Contributor Spotlight: David Kranes

“A Figure in A Window,” a short story by David Kranes, appeared in Issue 13 and is available to read here.

Tell us a little about “A Figure in the Window.”

I have a previous book–novel? related  stories?–The Hunting Years, which features the central  painter/character of this story–Hunt.  His art seems to be good–but he makes life-choices that continually get him in trouble.  In trying to find a balance between domestic life and art, he seems to slip off the edge quite a bit.  There’s a second  yet-unpublished book about Hunt entitled Family Portrait.  “Figure” would be the last story probably in that volume.  I’d love to find a house eager for it.

What was the most difficult part of this story?

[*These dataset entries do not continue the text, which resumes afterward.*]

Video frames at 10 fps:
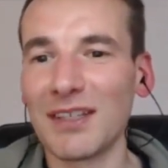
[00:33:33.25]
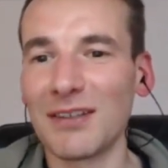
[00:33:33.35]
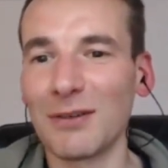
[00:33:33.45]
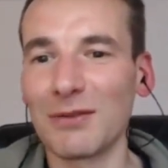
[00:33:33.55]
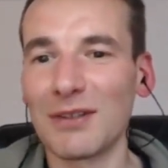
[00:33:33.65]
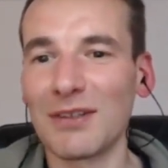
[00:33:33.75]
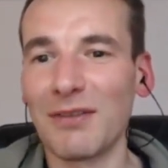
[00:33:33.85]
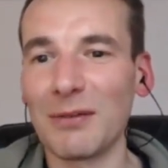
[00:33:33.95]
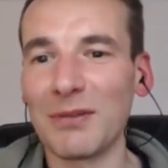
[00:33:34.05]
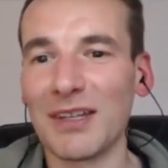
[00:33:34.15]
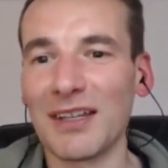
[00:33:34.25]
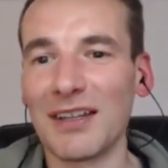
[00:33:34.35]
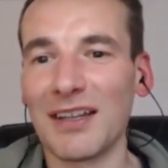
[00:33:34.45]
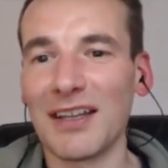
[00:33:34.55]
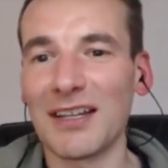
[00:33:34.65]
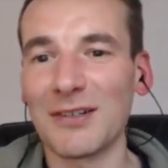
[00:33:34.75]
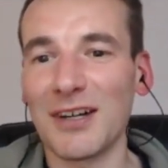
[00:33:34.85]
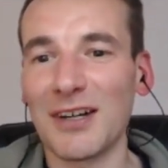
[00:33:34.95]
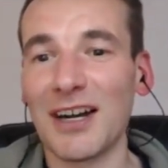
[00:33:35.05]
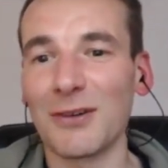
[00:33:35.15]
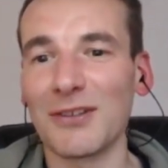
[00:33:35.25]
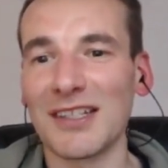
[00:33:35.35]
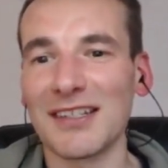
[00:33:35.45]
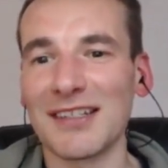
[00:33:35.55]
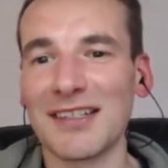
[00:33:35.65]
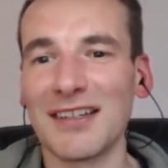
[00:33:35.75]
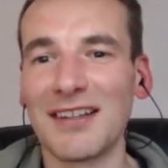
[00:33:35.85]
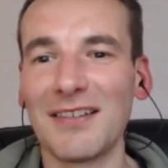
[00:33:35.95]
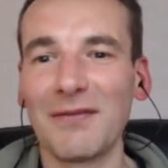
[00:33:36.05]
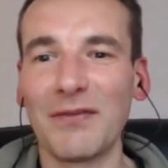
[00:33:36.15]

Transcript: you know, developing editor add-ons is,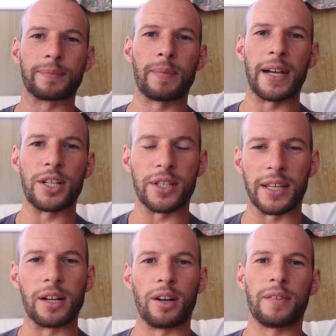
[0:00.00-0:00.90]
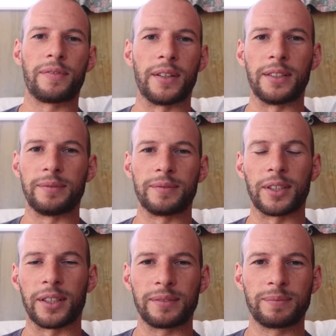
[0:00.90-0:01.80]
managed to get off and,
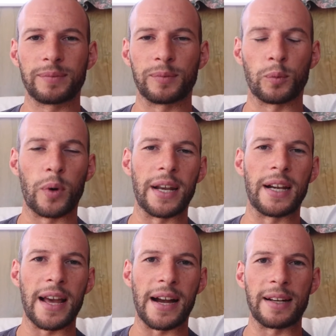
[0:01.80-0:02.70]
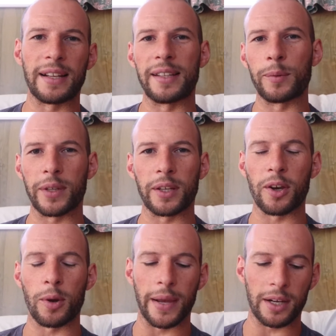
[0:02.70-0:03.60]
you know, wait it out, and then we could
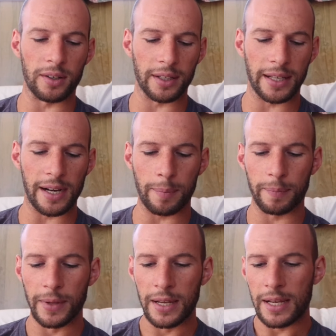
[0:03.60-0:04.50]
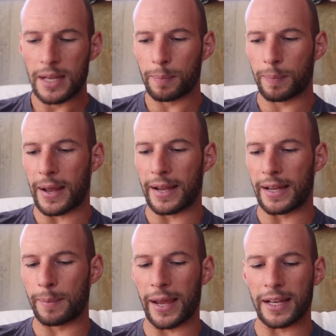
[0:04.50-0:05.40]
go back on and get
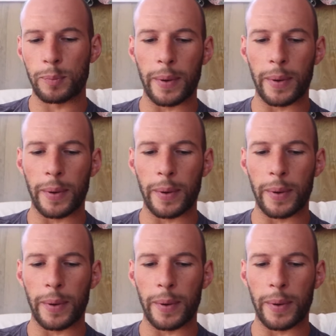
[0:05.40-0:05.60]
our bags.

Capturing the tension between Hunt trying to “discard” his life and not be a burden to his sons and his need for closeness.  Trying to capture the complications of “distance” or the tension between distance and closeness.  In not wanting to be a problem, he is creating problems–for himself and others.

Recommend a book for us which was published within the last decade.

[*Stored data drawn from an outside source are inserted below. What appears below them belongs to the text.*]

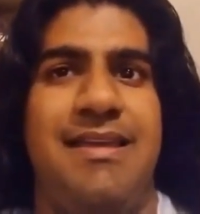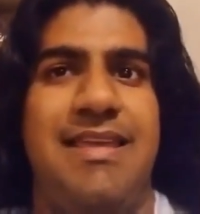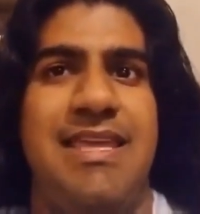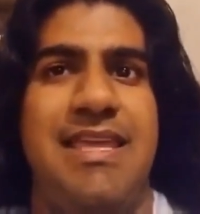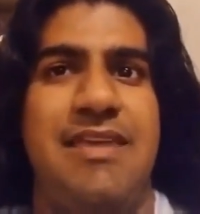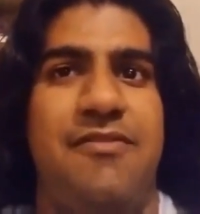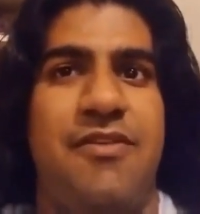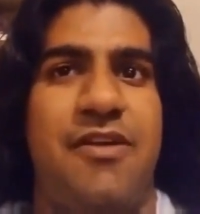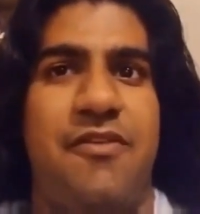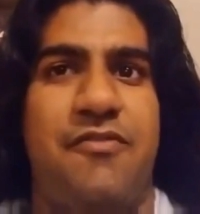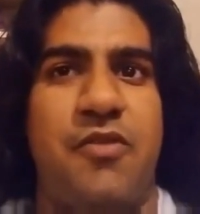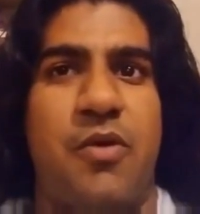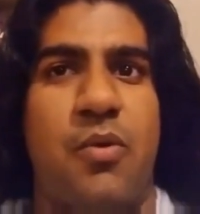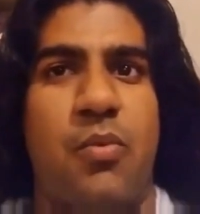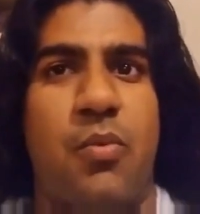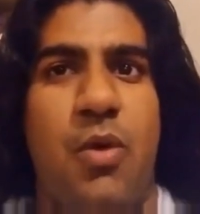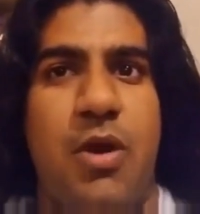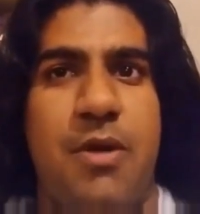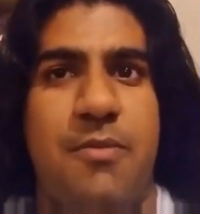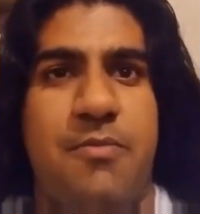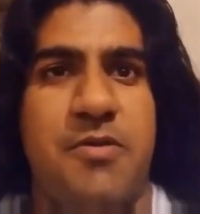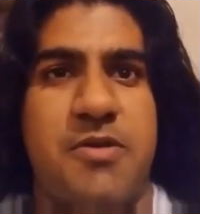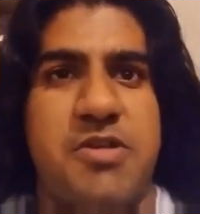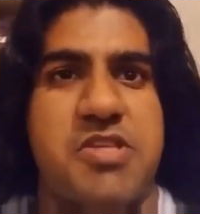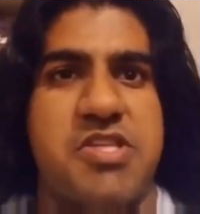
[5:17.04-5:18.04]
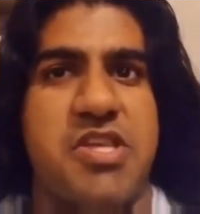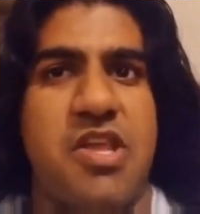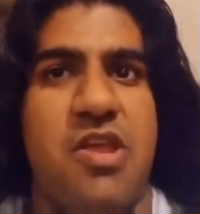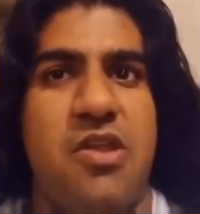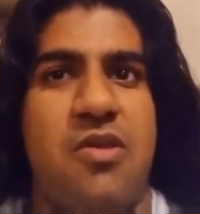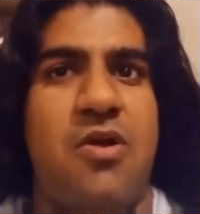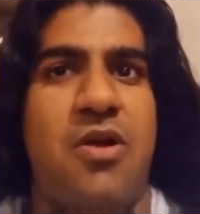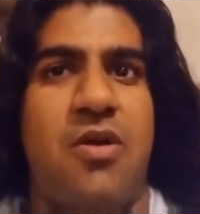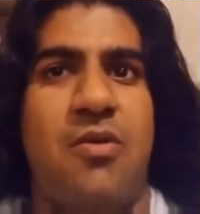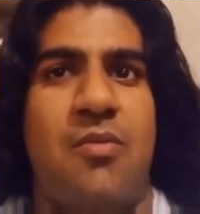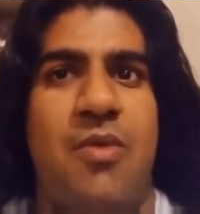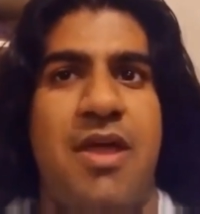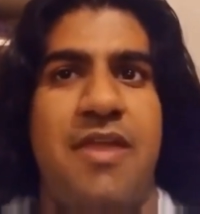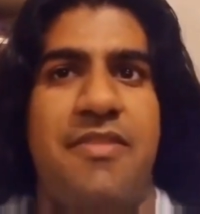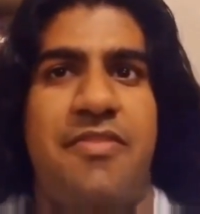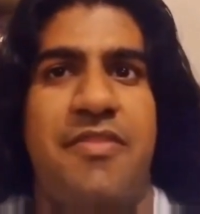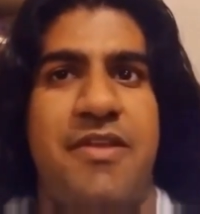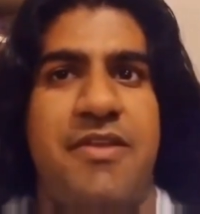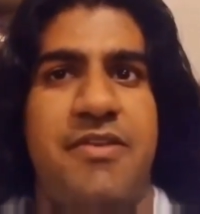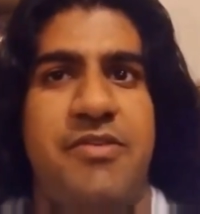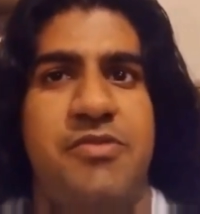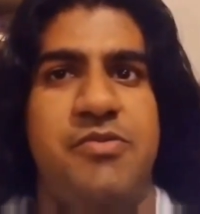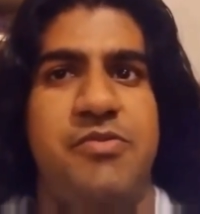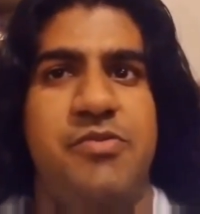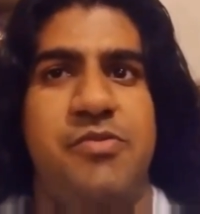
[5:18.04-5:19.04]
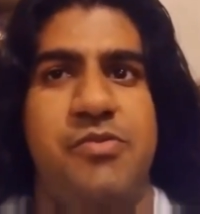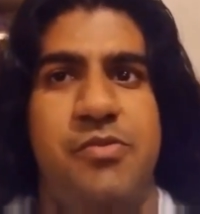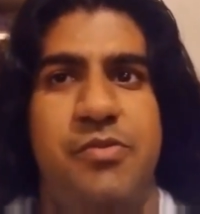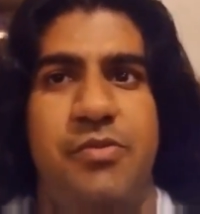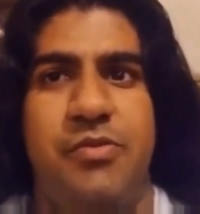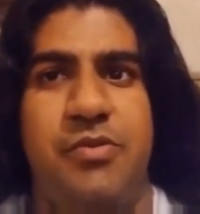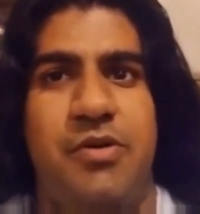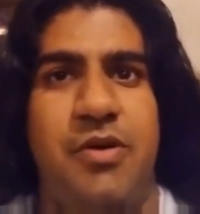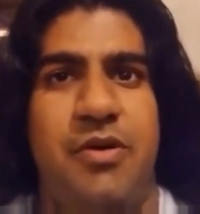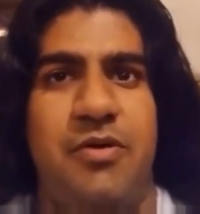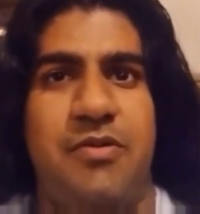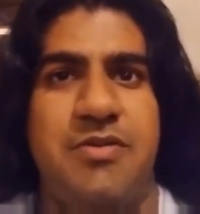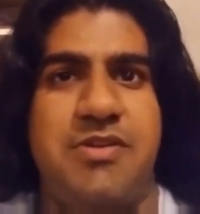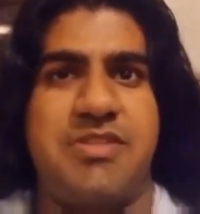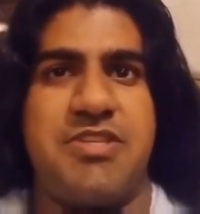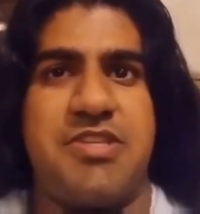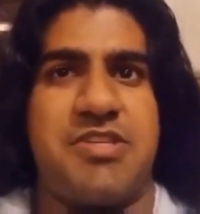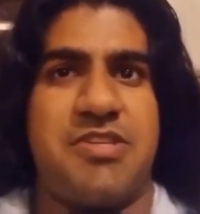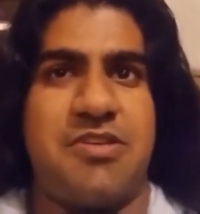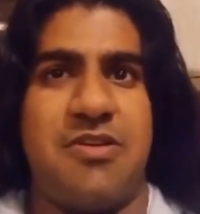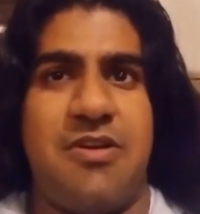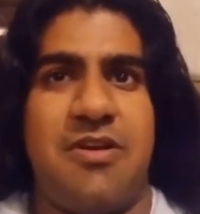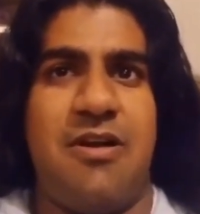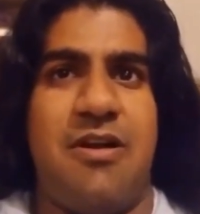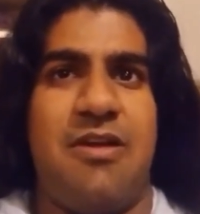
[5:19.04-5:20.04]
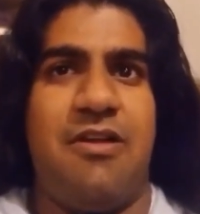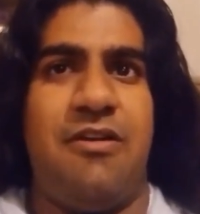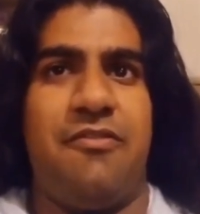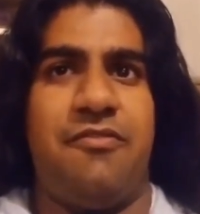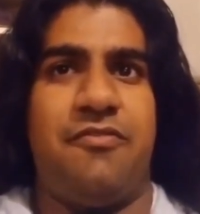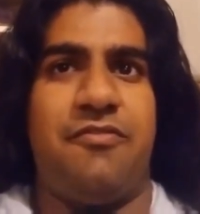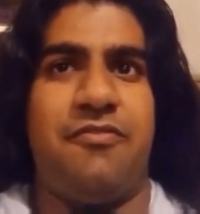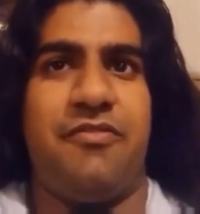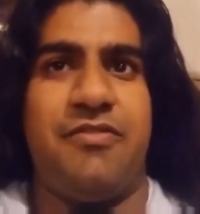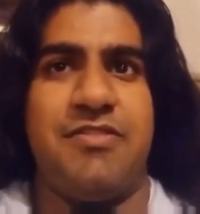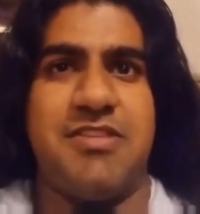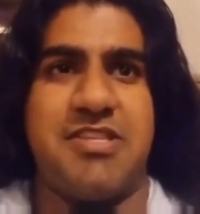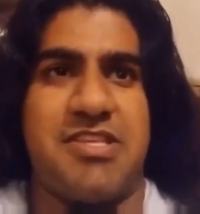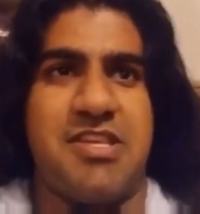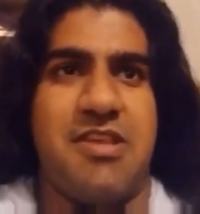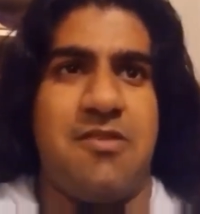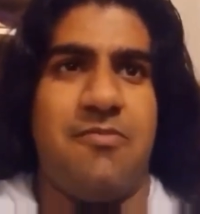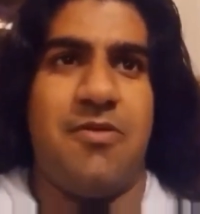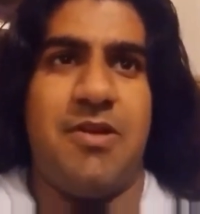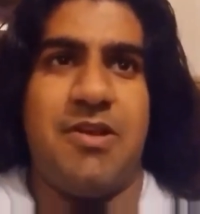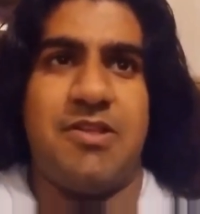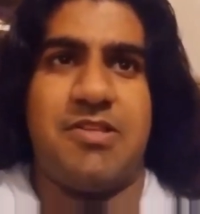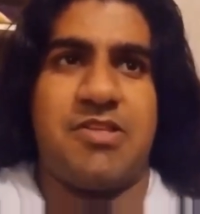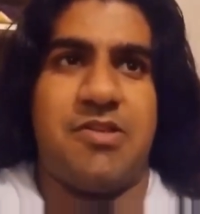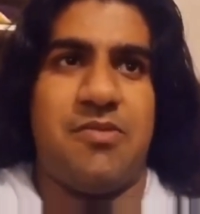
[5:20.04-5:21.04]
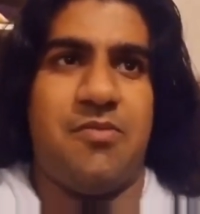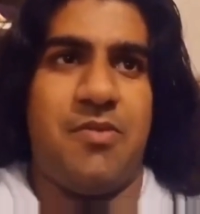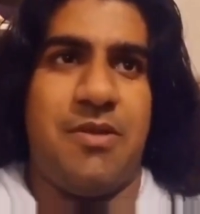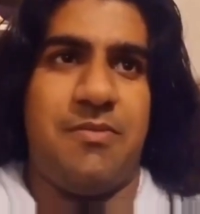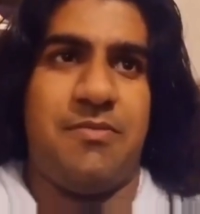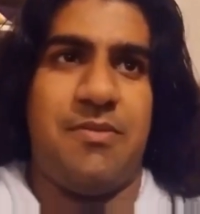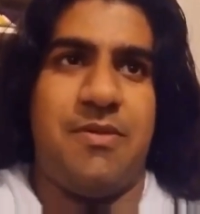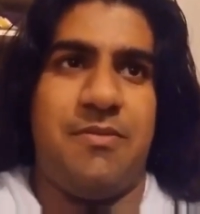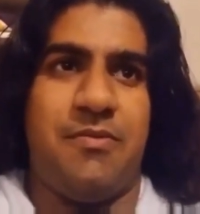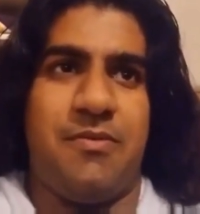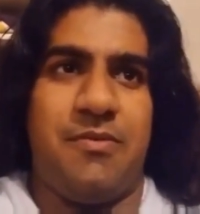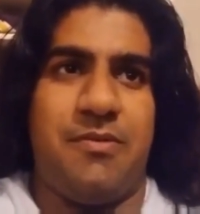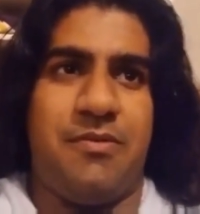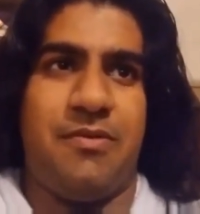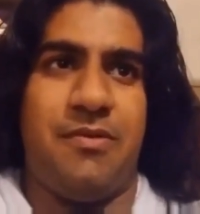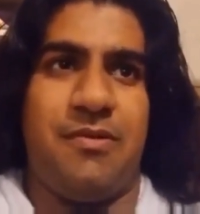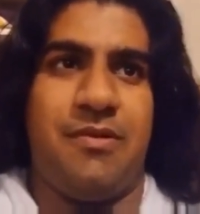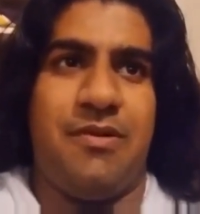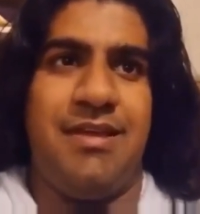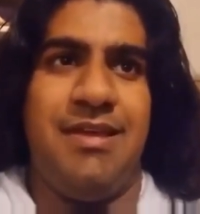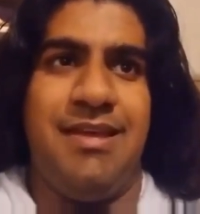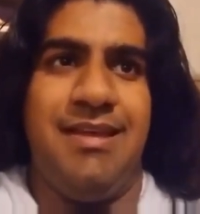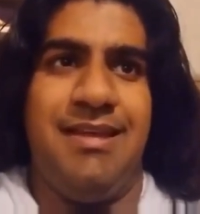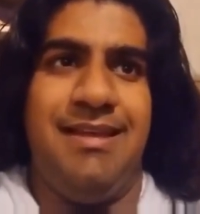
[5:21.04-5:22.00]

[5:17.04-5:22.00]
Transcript: even if you're 1% non-white, then you don't deserve the same rights that white people do.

Book of mine?–The Legend’s Daughter.

Book by another?– H is for Hawk

If you could have a drink with any living author, who would it be?

Could  we have 2 drinks?  3?  Way back, it would have been John Cheever.  After that….Jim Harrison (But I had a drink with Jim Harrison)  Now–?  Not exactly sure why I say this but….Mary Oliver.  We’d go to the Salt Lake Bird Refuge with something in a thermos and  bring Terry Tempest Williams along.  And her husband, Brooke

What are you working on now? What’s next?

I’ve just finished a 1st draft of a play-adaptation of Stephen Dobyns’ story “A Part of the Story.”  And I’ve just been hired to do a dramatic screen play.  I’ve a novel, abracadabra, coming out next Fall with the U. of Nevada press.  But I’m girding my loins to address the revisions my editor at Huntington Press (Nevada small press) will be asking me to do with a 20-year-novel-project, Crap Dealer–out in the Fall of 2018.  And I will take every opportunity to write in push-back opposition to the administration of the current Psychopath-and-Chief.

Our thanks to David for taking the time to answer a few questions and share his work. Read “A Figure in A Window” here: https://www.sequestrum.org/fiction-a-figure-in-a-window.

___________________________________

David Kranes is a writer of seven novels and three volumes of short stories—most recently, (novel) Making The Ghost Dance (2005) and (stories) The Legend’s Daughter (2013). His 2001 novel, The National Tree, was made into a film by Hallmark, which aired in November, 2009. His short fiction (appearing in such magazines as Esquire, Ploughshares, Transatlantic Review) has won literary prizes and has been anthologized. Over 40 of his plays have been performed in New York and across the U.S. (in theaters such as The Actors’ Theater of Louisville, The Mark Taper Forum, Manhattan Theater Club, Cincinatti’s Playhouse in the Park), and his Selected Plays was published in 2010. His most recent theater venture was contributing a play to an evening (with the prompt of “bravery”) of six short plays—3 by American playwrights; 3 by Iraqui playwrights. His play, A Loss of Appetite was performed (with an honoring of his body of work) at Salt Lake Acting Company in April, 2014. He has written for radio, film and for dance companies. The opera, Orpheus Lex, for which he wrote the libretto, was performed at New York City’s Symphony Space in February of 2010 and again, recently, in Salt Lake. For 14 years, he directed the Playwrights’ Lab at Robert Redford’s Sundance Institute. In 2015, he was asked to recreate a national-in-scope version of this Playwright’s Lab for Salt Lake Acting Company. The SLAC Playwrights’ Lab has been a resounding success. Two new novels, abracadabra and Crap Dealer will appear in 2017 and 2018. Mr. Kranes is an award-recognized mentor and continues mentoring whenever and wherever he can (most recently, in Provence, France).